Тилль посмотрел на Седу, увидел ее понимающий и одновременно одобрительный взгляд, исходивший из темных глаз, и, когда она кивнула, тихо спросил:
– Можно ли мне на то время, пока я здесь пробуду, взять что-нибудь почитать?
Глава 55
Трамниц
– Что происходит? – прошипел Касов.
При этом если бы кто-нибудь в данный момент его сфотографировал, то эта фотография могла бы послужить великолепной иллюстрацией доклада на тему «Бешенство в ранней стадии». Глаза его угрожали выпрыгнуть из орбит, а при произнесении слов изо рта шла пена. Причем голос казался еще более скрипучим, чем обычно.
– Что, черт возьми, означает это дерьмо? – спросил он.
В ответ Трамниц отошел от окна и, театрально вздохнув, произнес:
– Да, положение дел с водоснабжением действительно ужасно, и запах из туалета идет довольно едкий, но меня все равно скоро переведут отсюда.
На самом деле он ожидал увидеть не Касова, а Фридера, который после окончания всех формальностей и подготовки автомобилей-фургонов как лечащий врач отвечал за вопросы, связанные с перевозкой пациентов.
– Не шути со мной! – злобно воскликнул Касов, который от бушующей в нем злобы даже не заметил, как перешел с маньяком на «ты».

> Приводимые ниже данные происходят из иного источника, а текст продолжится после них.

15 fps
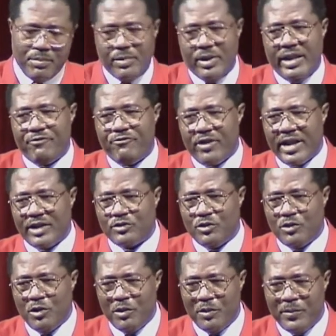But they forget to
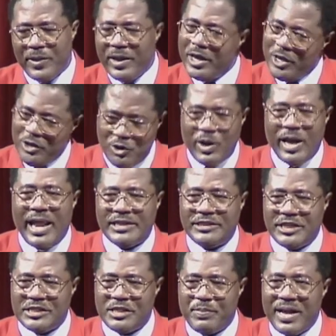know you are like
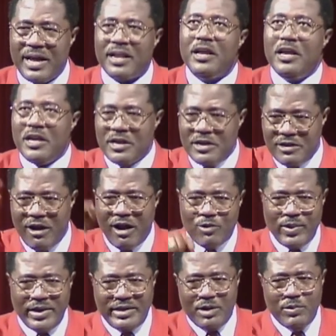Jezebel, God
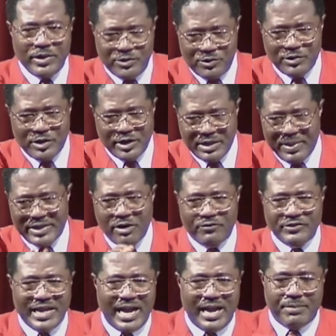will deal with you. It's a matter
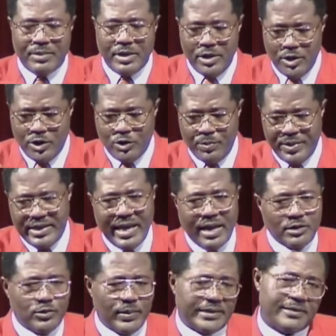of time you'll be
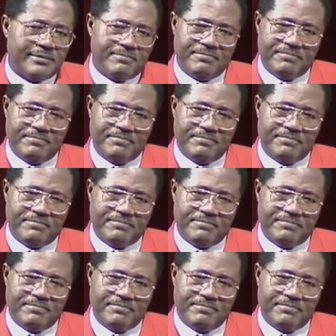dealt with.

При этом птичье лицо врача так раскраснелось, что Трамниц ничуть бы не удивился, если бы из ушей Касова повалил красный дым.
– Ты прекрасно понимаешь, что я говорю о Патрике Винтере, о котором ты должен был позаботиться. Я даже дал тебе время для этого, но ты позволил ему отколотить себя! – бушевал Касов.
Трамниц потрогал слегка опухший нос, оставшийся наряду с синяком под глазом напоминанием о глупых ударах Винтера, и посмотрел на свой забинтованный палец. Ногтевое ложе под пластырем саднило, но такое ощущение ему даже нравилось.
– Он немного вспыльчив, – заметил Трамниц. – И к тому же окончательно свихнулся. Это не подлежит никаким сомнениям, поскольку теперь ему втемяшилось в голову, что никакой он не Патрик Винтер, а Тилль Беркхофф, отец Макса.
– Меня это не интересует, ты лучше скажи, о чем вы говорили с Симоном!
– Симоном?
– Да, с этим черным великаном. Я видел, как он вломился к тебе вместе с Седой. Чего ему было нужно?
Трамниц сделал вид, что ему требуется напрячь память, чтобы вспомнить, а потом заявил:
– Да ничего особенного. Симон принес мне воды, а Седа хотела забрать мои книги.
– Я же тебя предупредил. Не шути со мной. Чего они хотели?
– Моих показаний.
Услышав такое, Касов свел брови вместе, отчего его нос стал казаться длиннее, а сам он приобрел еще большее сходство с вороной.
– Какие еще показания? – спросил он.
– Тебя бы не было здесь, если бы ты умел думать. Седа тебя заложила, и у нее есть свидетель.
– Кто?
– Ну как кто? Неужели не догадываешься? Он прятался в моей палате, пока я занимался проституткой.